[IMTF] Decolonizing Economics: On Knowledge, Power, and Polyvalent Economic Thought in Islam

This essay is part of the Islamic Moral Theology and the Future (IMTF) Project, generously supported by the John Templeton Foundation, and co-led by Maria Dakake and Martin Nguyen. It is specifically part of the roundtable discussion that is responding to Nguyen's second lead essay for the project. See Dakake's second lead essay for a parallel line of inquiry. Click here to read all past contributions to Dakake and Nguyen's respective lines of inquiry.

On Modern Islamic Economics

Mainstream depictions of economic science and the development of capitalism are by-and-large historically distorted. They ignore power relations and are based upon a particular philosophical understanding of the division of sciences developed under the specific social conditions of early modern Europe.
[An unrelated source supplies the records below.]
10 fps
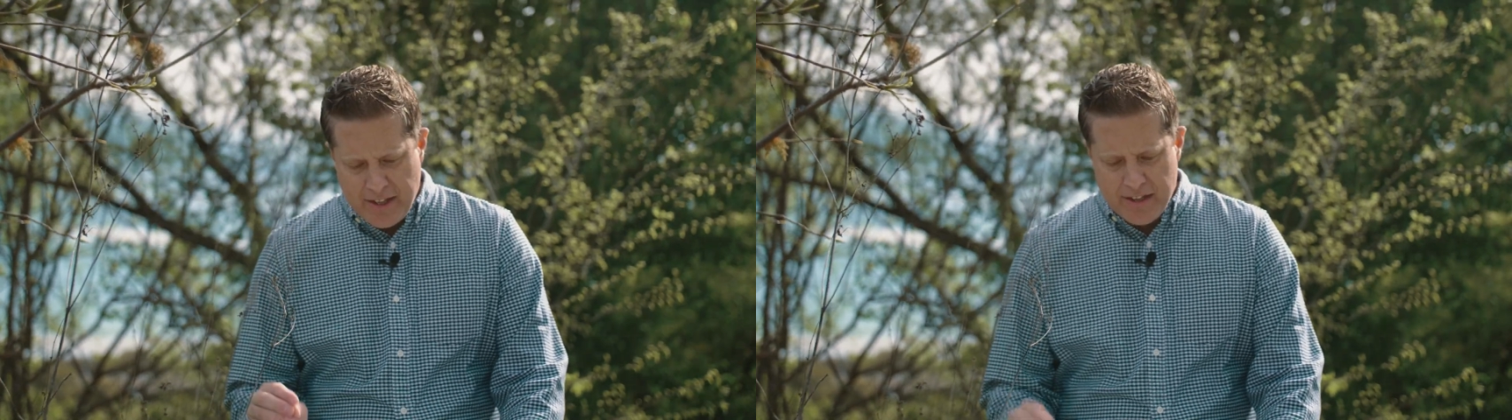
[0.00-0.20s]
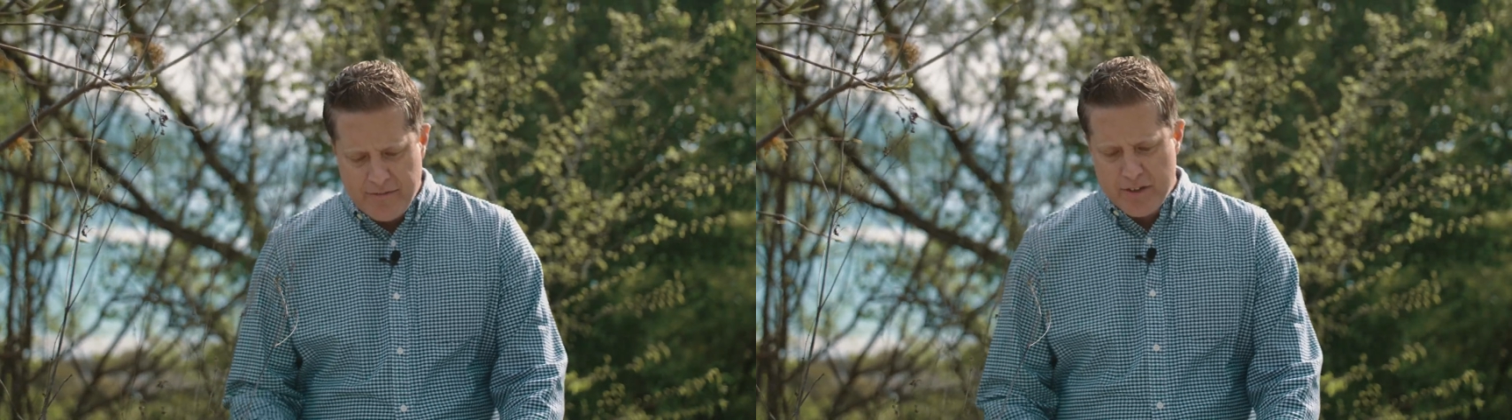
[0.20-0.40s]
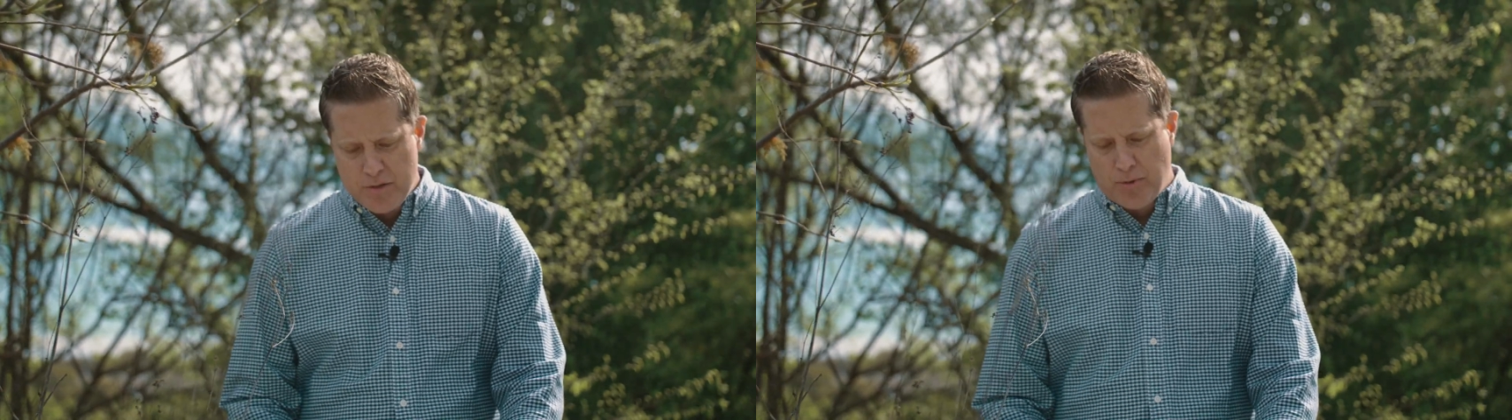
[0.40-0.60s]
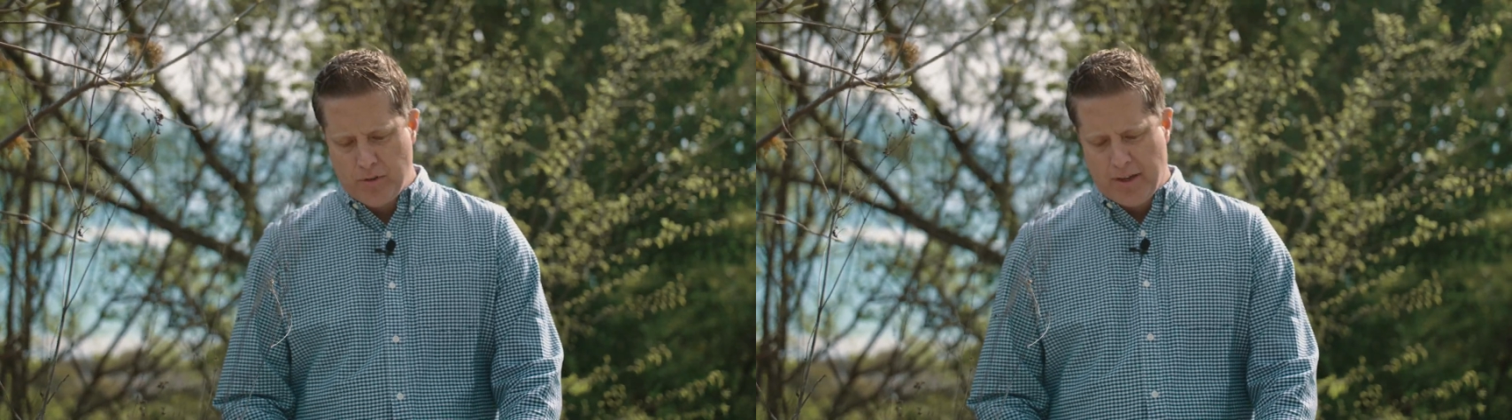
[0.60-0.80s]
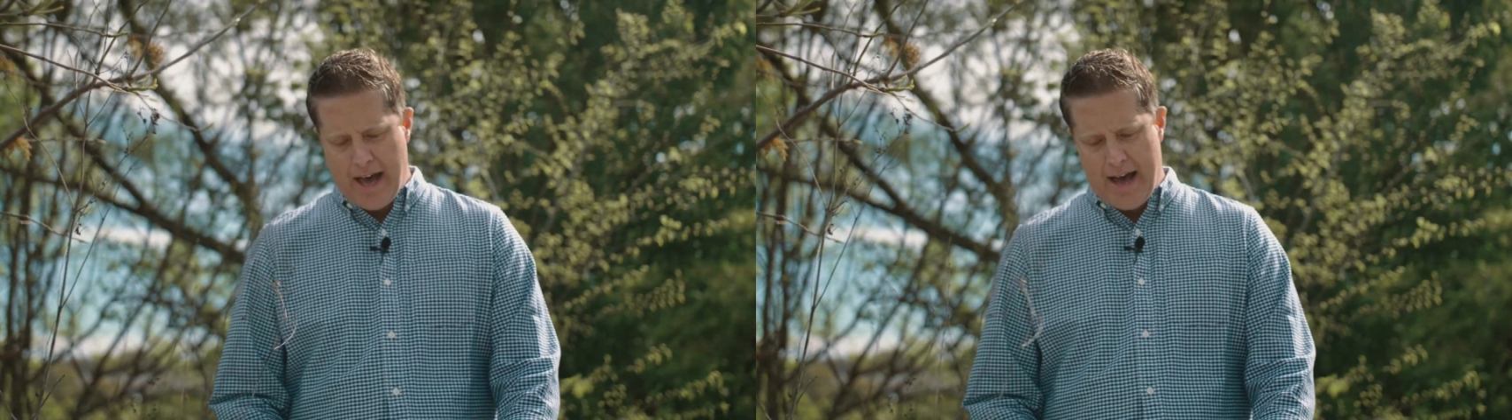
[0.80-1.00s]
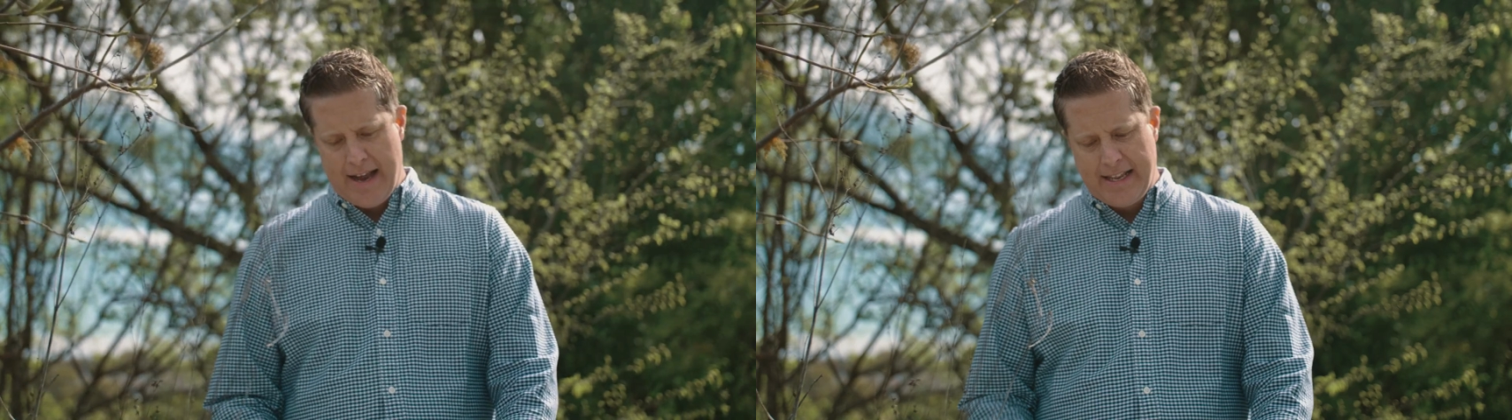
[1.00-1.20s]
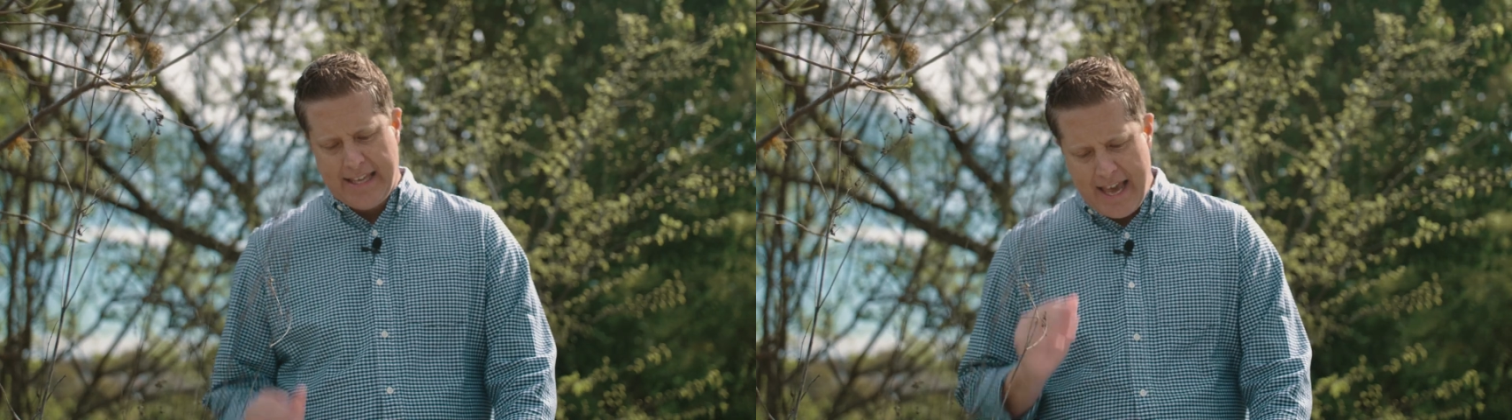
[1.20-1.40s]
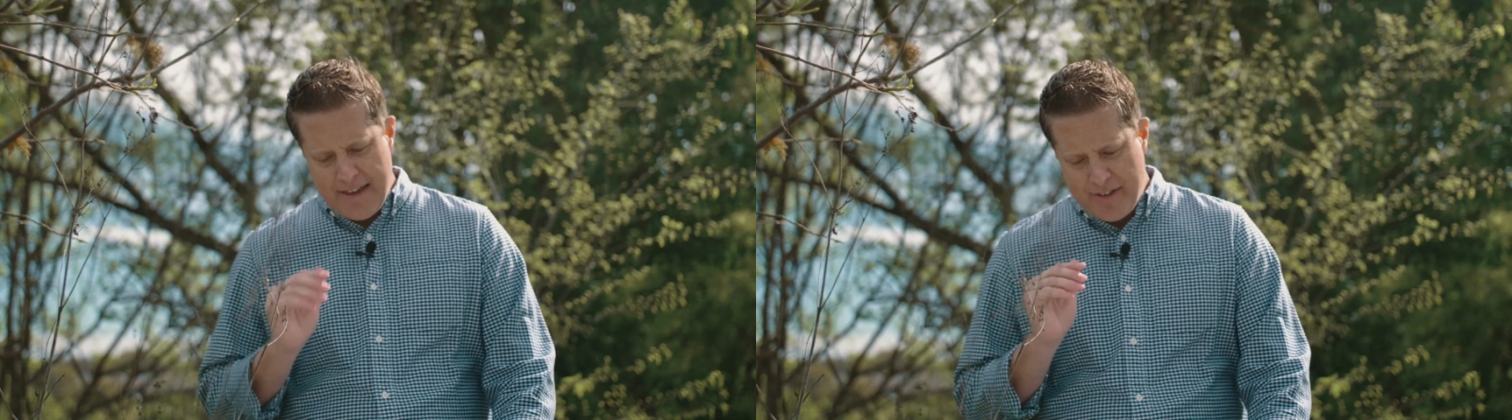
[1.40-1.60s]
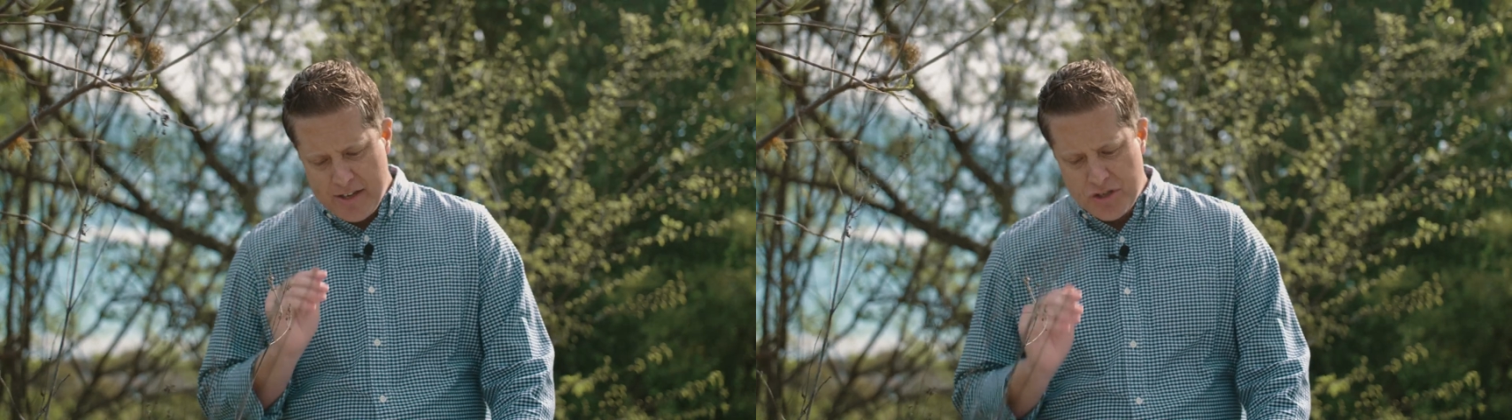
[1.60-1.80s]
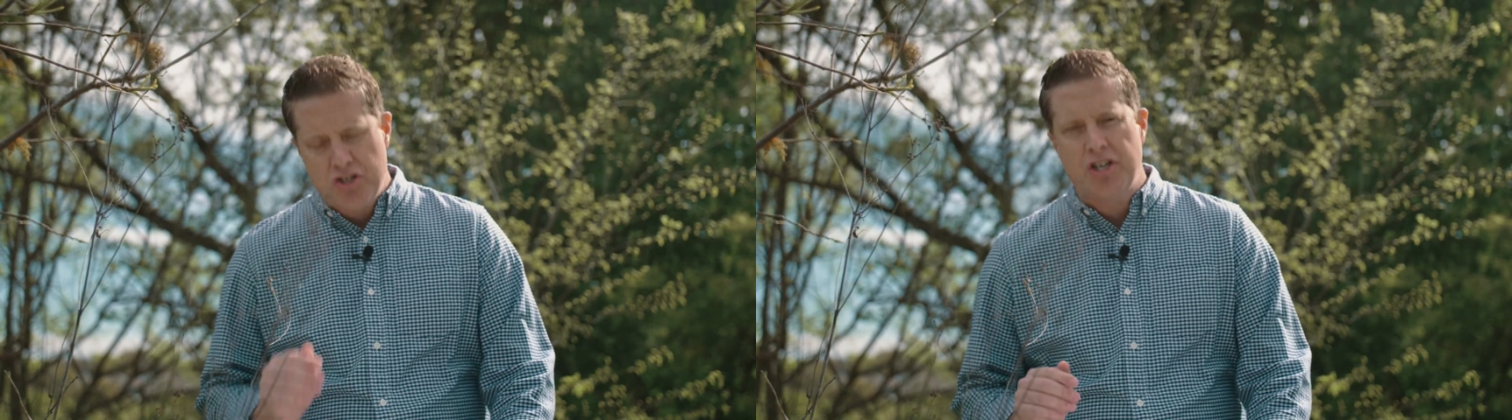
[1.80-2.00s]
the invisible God gave
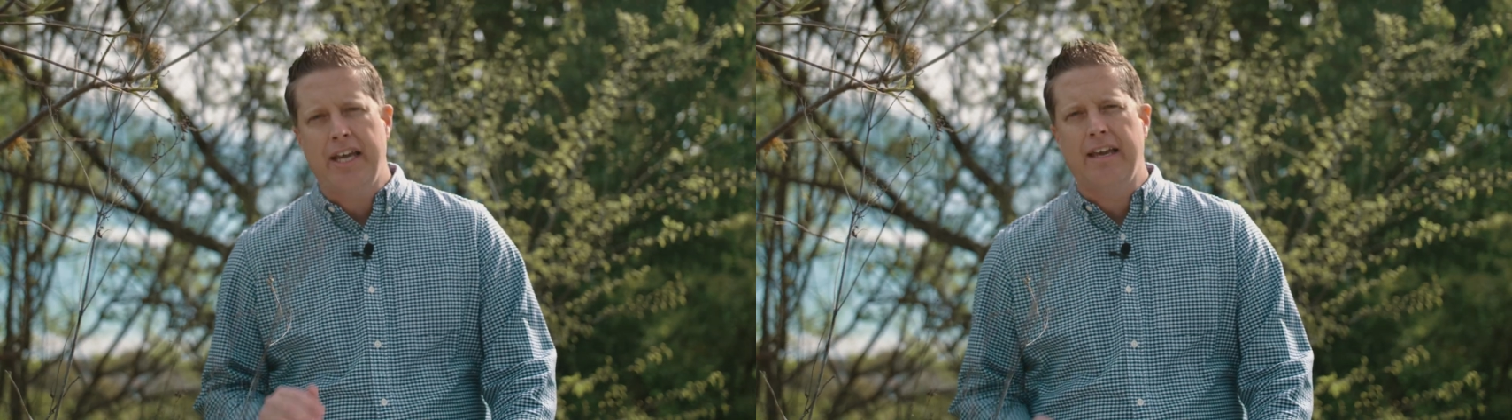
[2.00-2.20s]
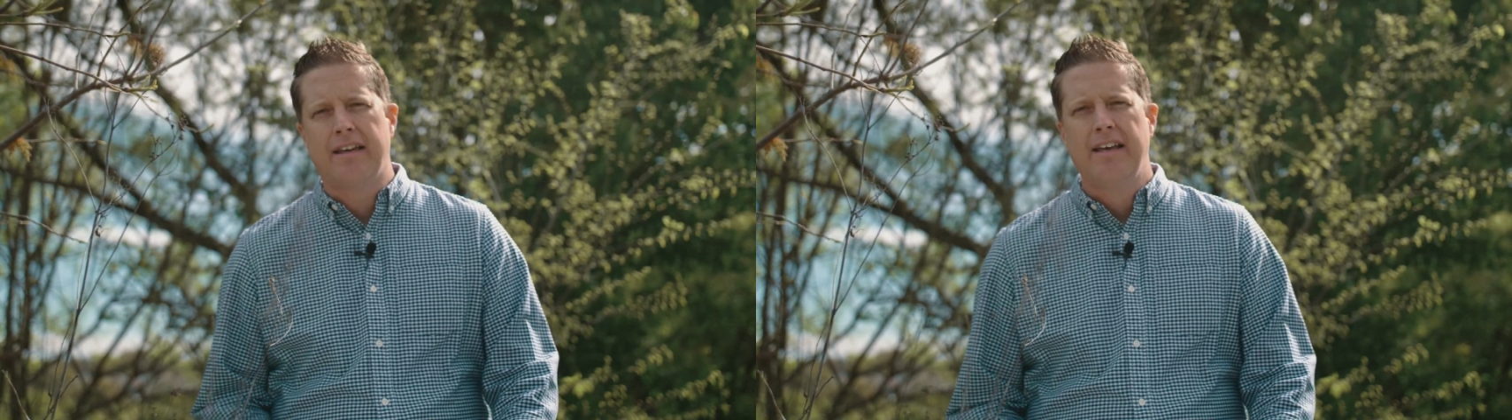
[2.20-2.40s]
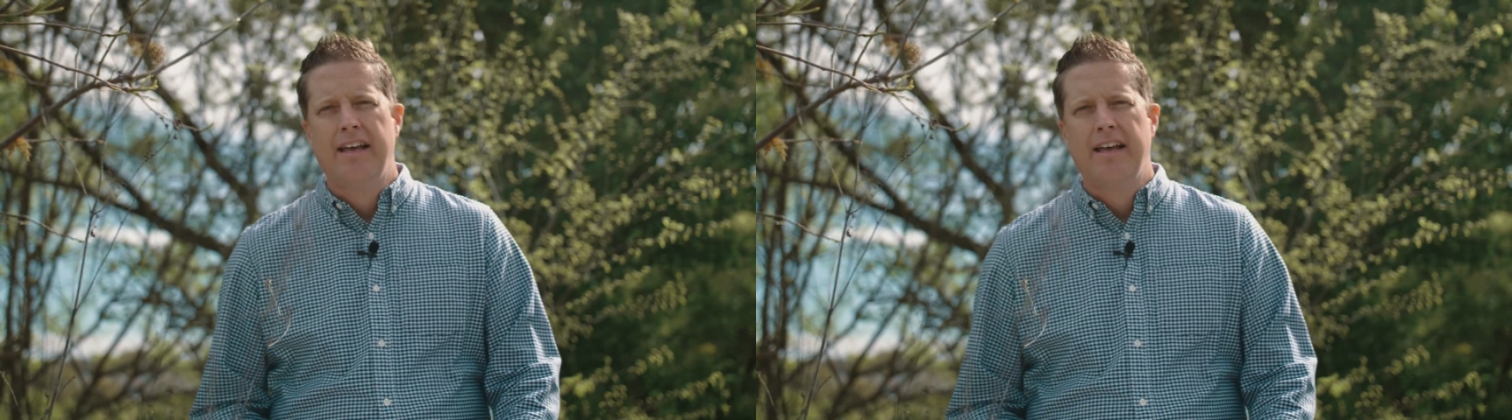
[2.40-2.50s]
his cheek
Not only, then, has economics been dominated by white men in the Global North, but the discipline has also paid little attention to economic history and the history of economic thought[1] in non-European contexts and societies. Economics scholarship has been overwhelmingly Eurocentric, yet mainstream economists continue to assert claims about the universality and neutrality of economic science.[2] Modern Islamic economics, as I argue below, is also part of that dynamic. What needs to be introduced to the broader field of economics are more diverse theories and methodologies that offer different analytical lenses. Moreover, specific economic issues do not have to be approached from a purely economic point of view but can and should entail other disciplines, including intellectual history.

I have claimed previously that modern Islamic economics did not evolve from the classical Islamic tradition and the Islamic sciences of nature, which would also include the idea of production of work as a human process.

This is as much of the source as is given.